INFORMATION |
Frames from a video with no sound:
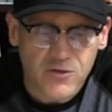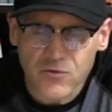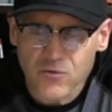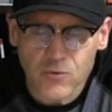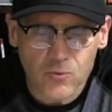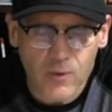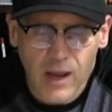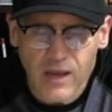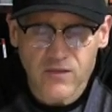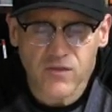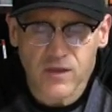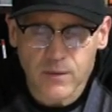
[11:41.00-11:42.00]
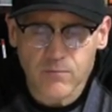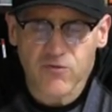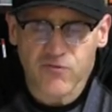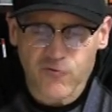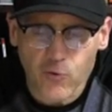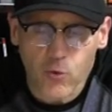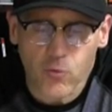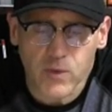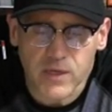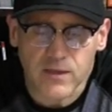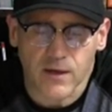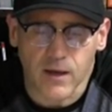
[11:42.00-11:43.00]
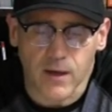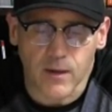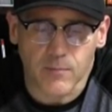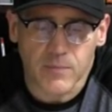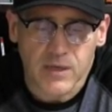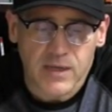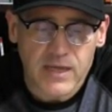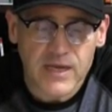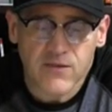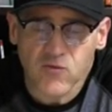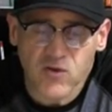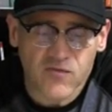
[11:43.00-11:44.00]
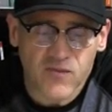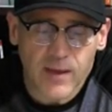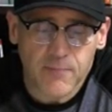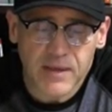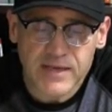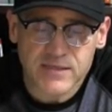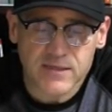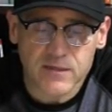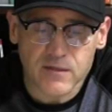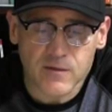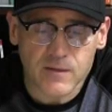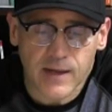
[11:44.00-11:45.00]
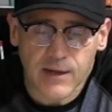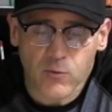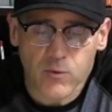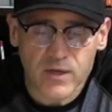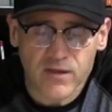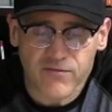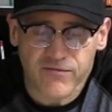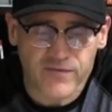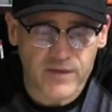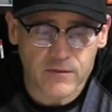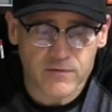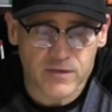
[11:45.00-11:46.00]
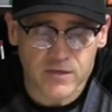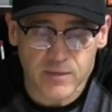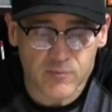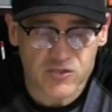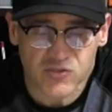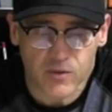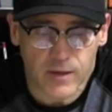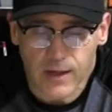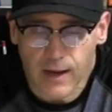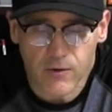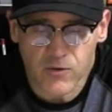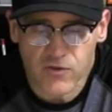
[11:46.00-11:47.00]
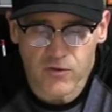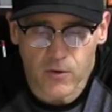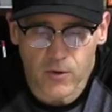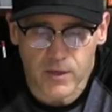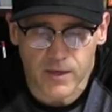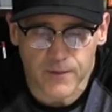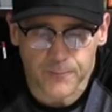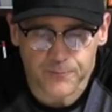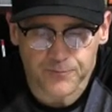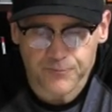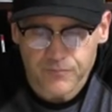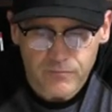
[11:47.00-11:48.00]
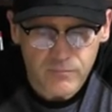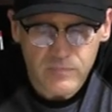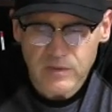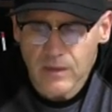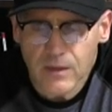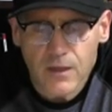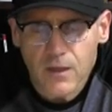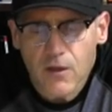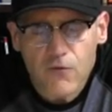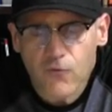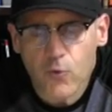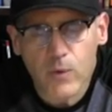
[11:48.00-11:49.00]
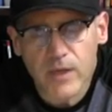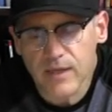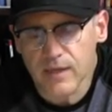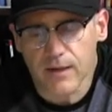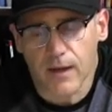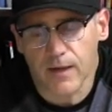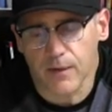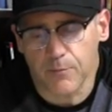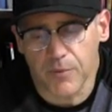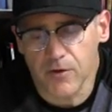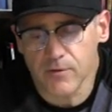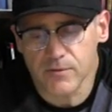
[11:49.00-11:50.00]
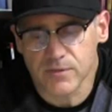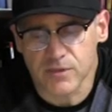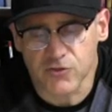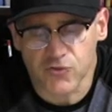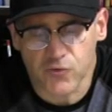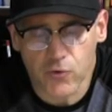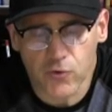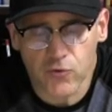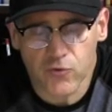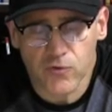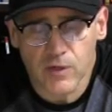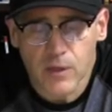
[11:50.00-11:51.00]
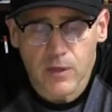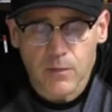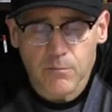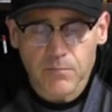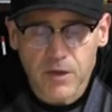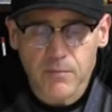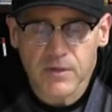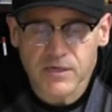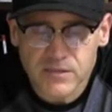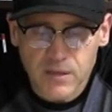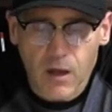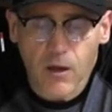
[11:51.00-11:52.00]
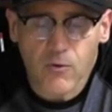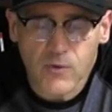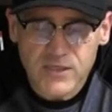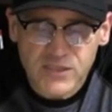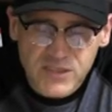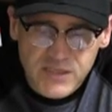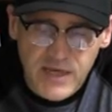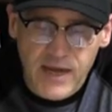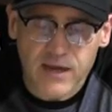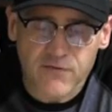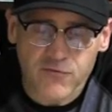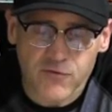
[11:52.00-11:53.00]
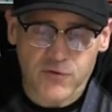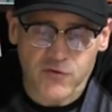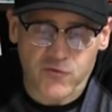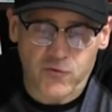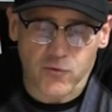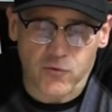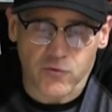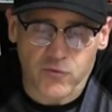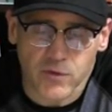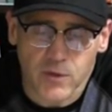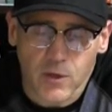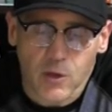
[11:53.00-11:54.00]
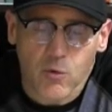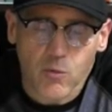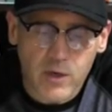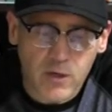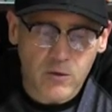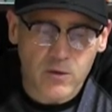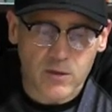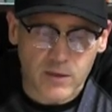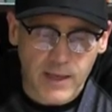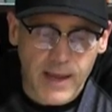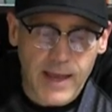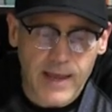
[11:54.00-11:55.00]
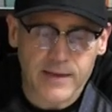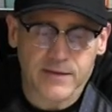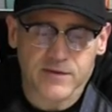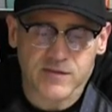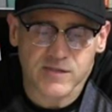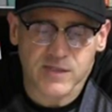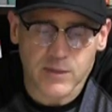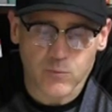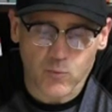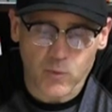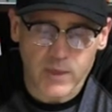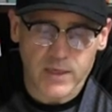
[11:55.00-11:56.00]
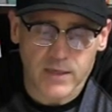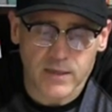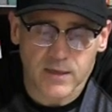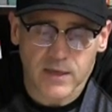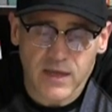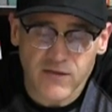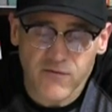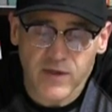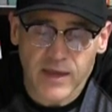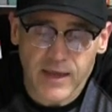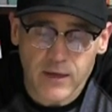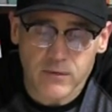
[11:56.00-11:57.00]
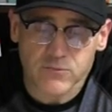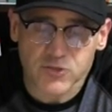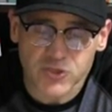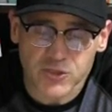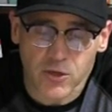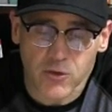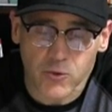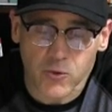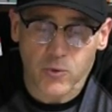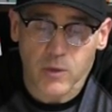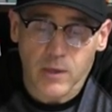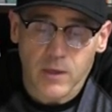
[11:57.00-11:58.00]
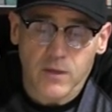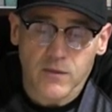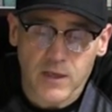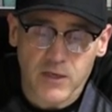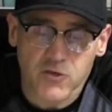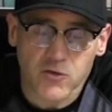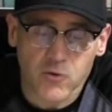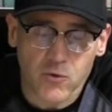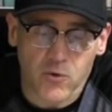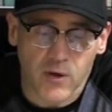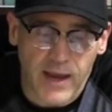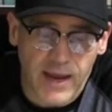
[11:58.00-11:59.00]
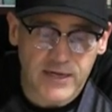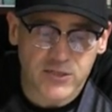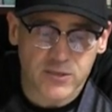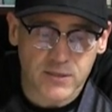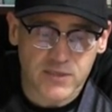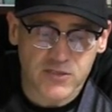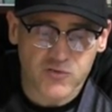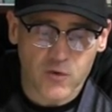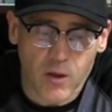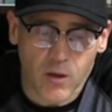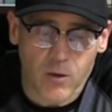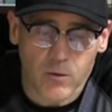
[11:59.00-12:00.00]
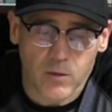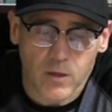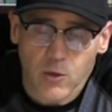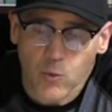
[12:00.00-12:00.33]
Do the right thing before we come, even if that makes it look like we have failed to demonstrate our authority. For we cannot oppose the truth, but must always stand for the truth. We are glad to seem weak if it helps show that you are actually strong.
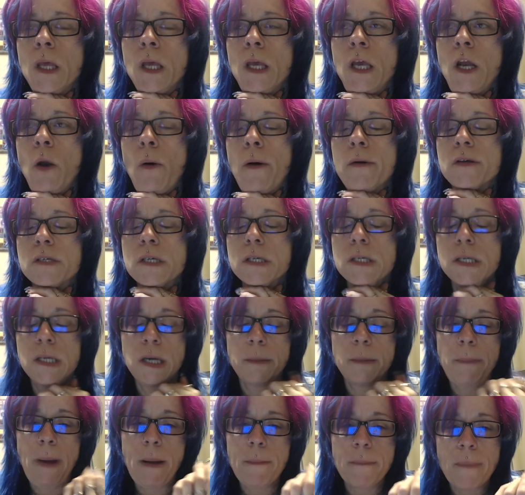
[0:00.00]
you know, I was listening to
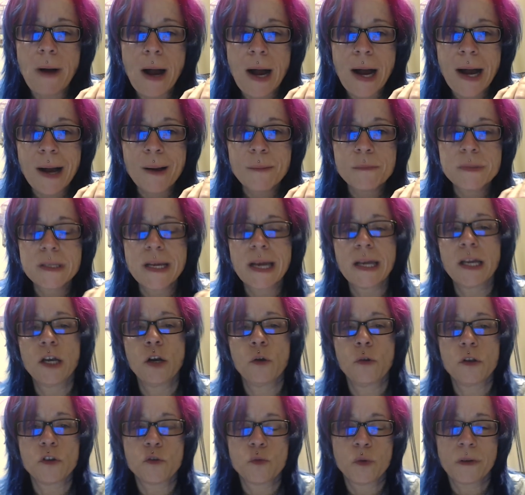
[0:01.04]
my mom saying, you know,
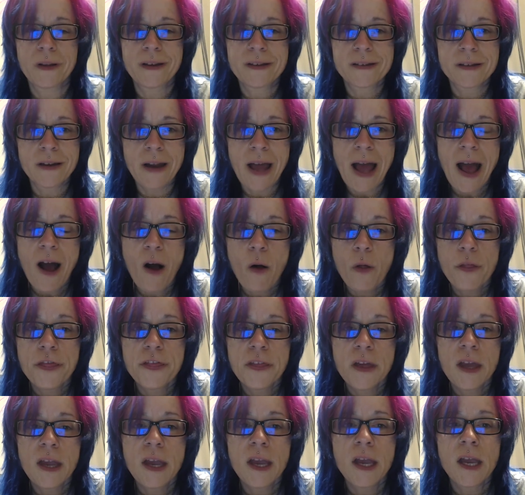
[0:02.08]
this really isn't
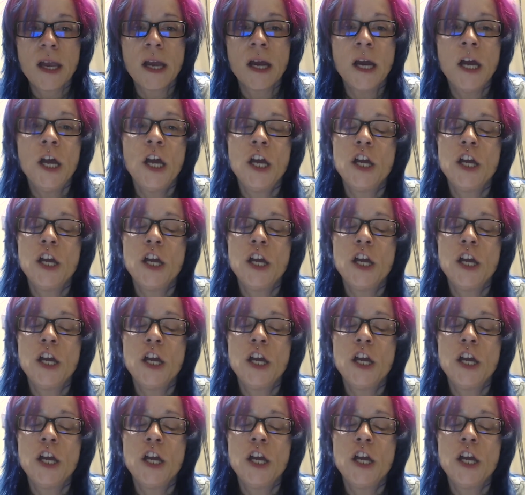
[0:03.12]
healthy.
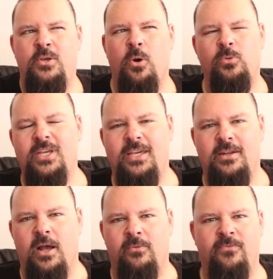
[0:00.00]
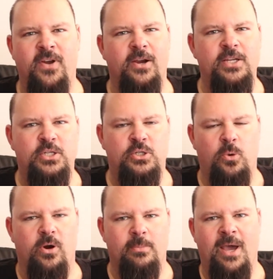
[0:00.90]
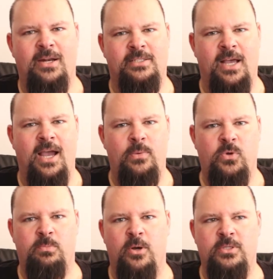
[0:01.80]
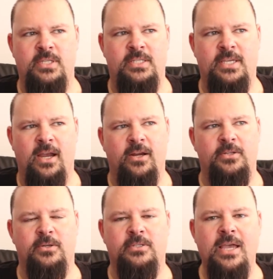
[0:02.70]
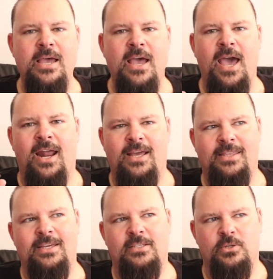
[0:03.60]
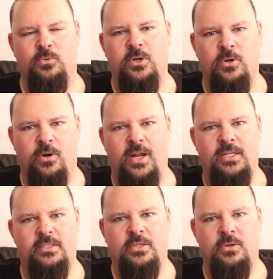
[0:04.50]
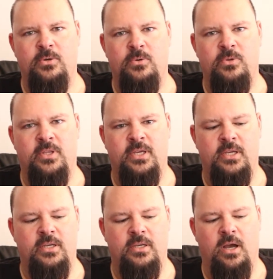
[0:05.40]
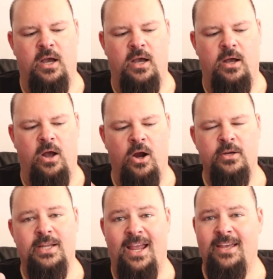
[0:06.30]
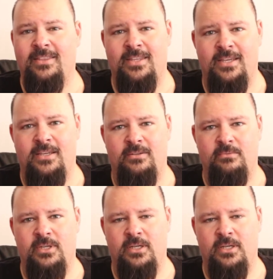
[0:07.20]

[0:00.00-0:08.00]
only get a very short amount of time with most of these characters, and I think it's a real credit to the art and the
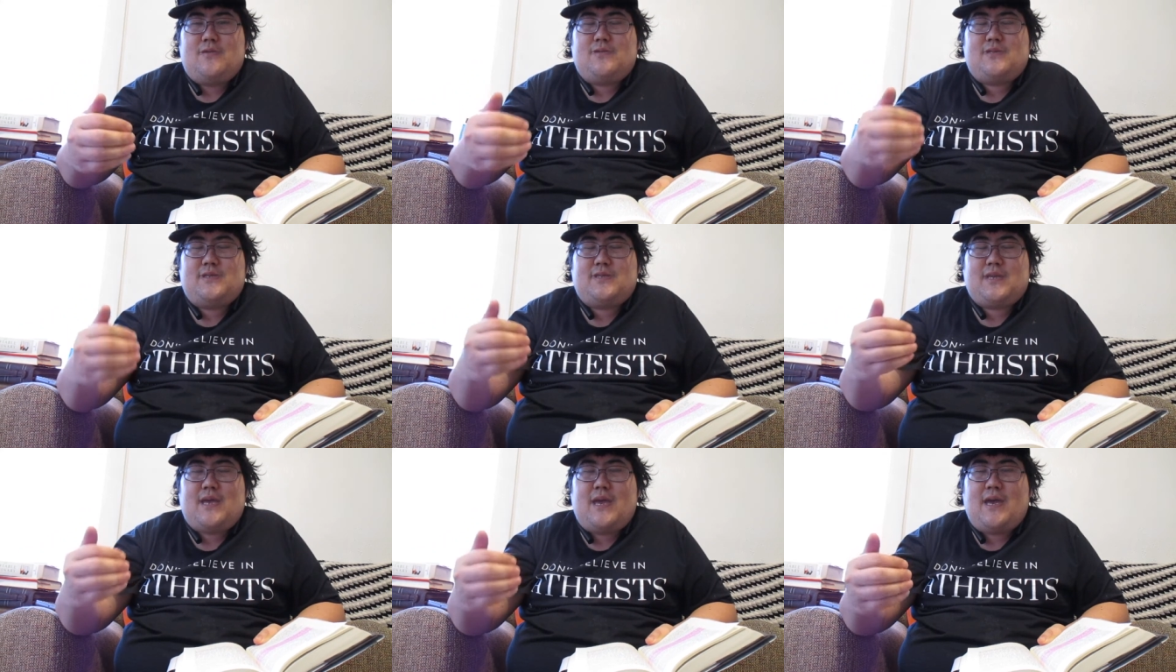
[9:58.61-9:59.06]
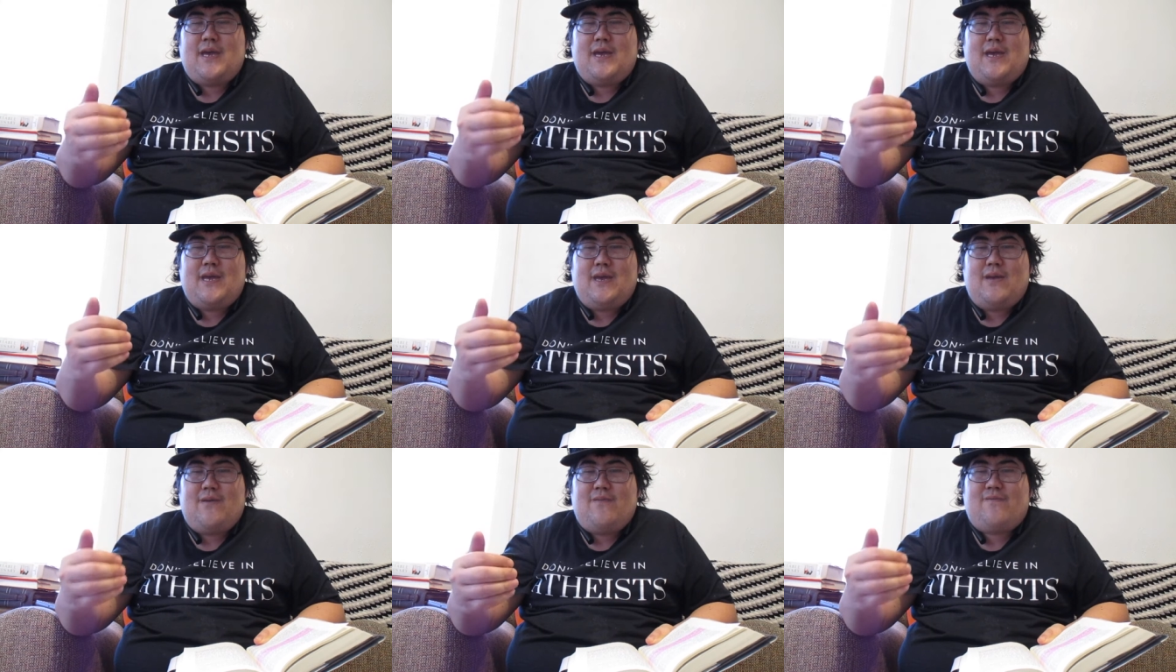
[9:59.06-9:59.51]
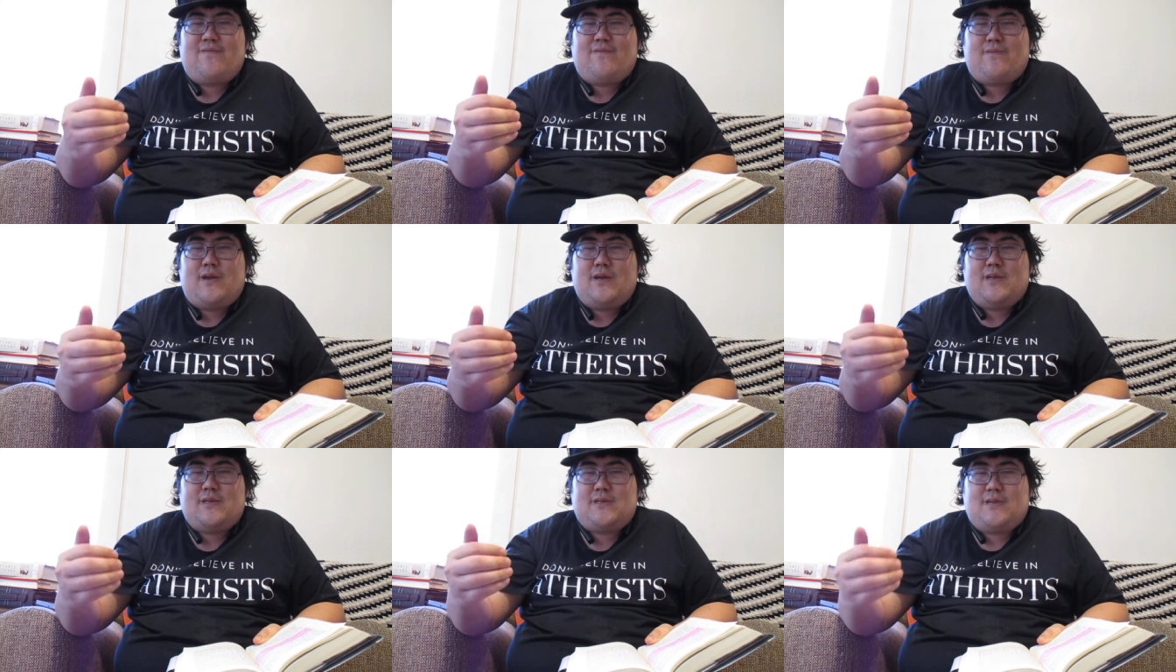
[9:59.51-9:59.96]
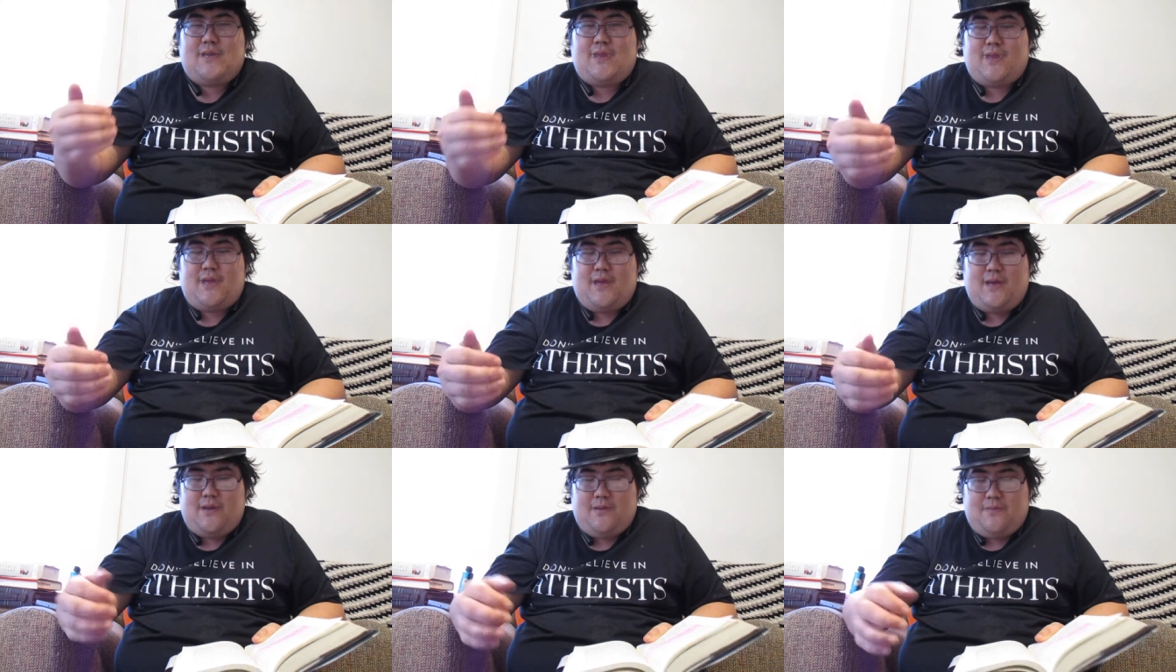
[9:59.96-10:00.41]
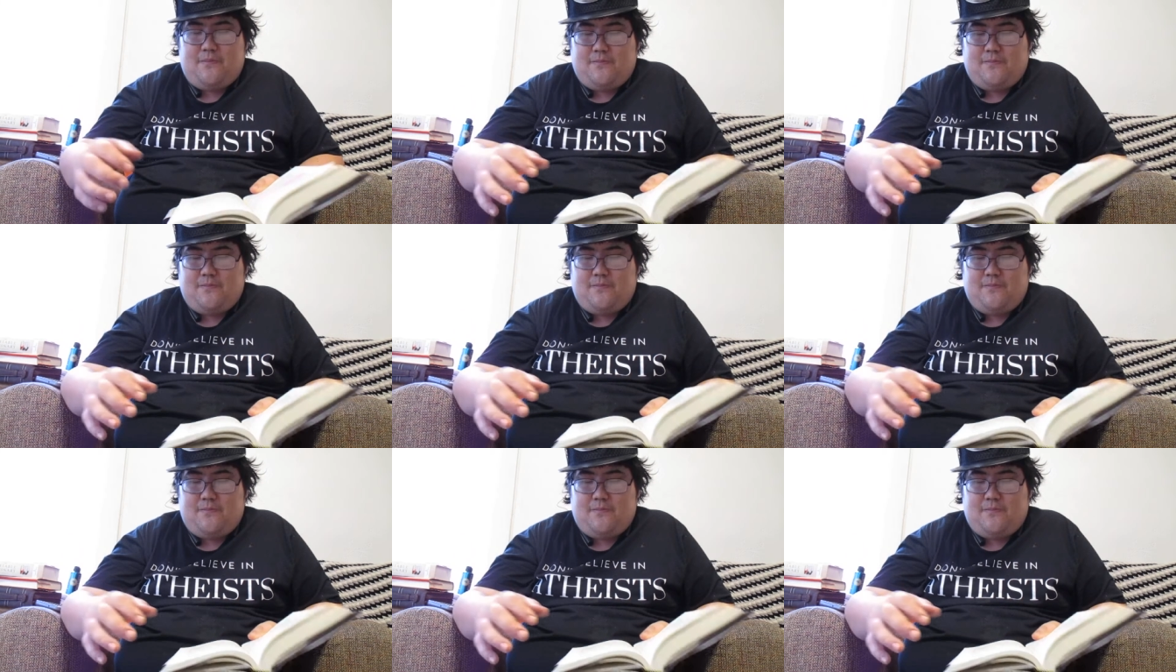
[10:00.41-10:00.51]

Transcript: you say it in front of them.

TASK GOAL | Exactly as they appear above, write out all the entries, but not the images.

SOLVED PROBLEM |
Frames from a video with no sound:
[11:41.00-11:42.00]
[11:42.00-11:43.00]
[11:43.00-11:44.00]
[11:44.00-11:45.00]
[11:45.00-11:46.00]
[11:46.00-11:47.00]
[11:47.00-11:48.00]
[11:48.00-11:49.00]
[11:49.00-11:50.00]
[11:50.00-11:51.00]
[11:51.00-11:52.00]
[11:52.00-11:53.00]
[11:53.00-11:54.00]
[11:54.00-11:55.00]
[11:55.00-11:56.00]
[11:56.00-11:57.00]
[11:57.00-11:58.00]
[11:58.00-11:59.00]
[11:59.00-12:00.00]
[12:00.00-12:00.33]
Do the right thing before we come, even if that makes it look like we have failed to demonstrate our authority. For we cannot oppose the truth, but must always stand for the truth. We are glad to seem weak if it helps show that you are actually strong.
[0:00.00]
you know, I was listening to
[0:01.04]
my mom saying, you know,
[0:02.08]
this really isn't
[0:03.12]
healthy.
[0:00.00]
[0:00.90]
[0:01.80]
[0:02.70]
[0:03.60]
[0:04.50]
[0:05.40]
[0:06.30]
[0:07.20]

[0:00.00-0:08.00]
only get a very short amount of time with most of these characters, and I think it's a real credit to the art and the
[9:58.61-9:59.06]
[9:59.06-9:59.51]
[9:59.51-9:59.96]
[9:59.96-10:00.41]
[10:00.41-10:00.51]

Transcript: you say it in front of them.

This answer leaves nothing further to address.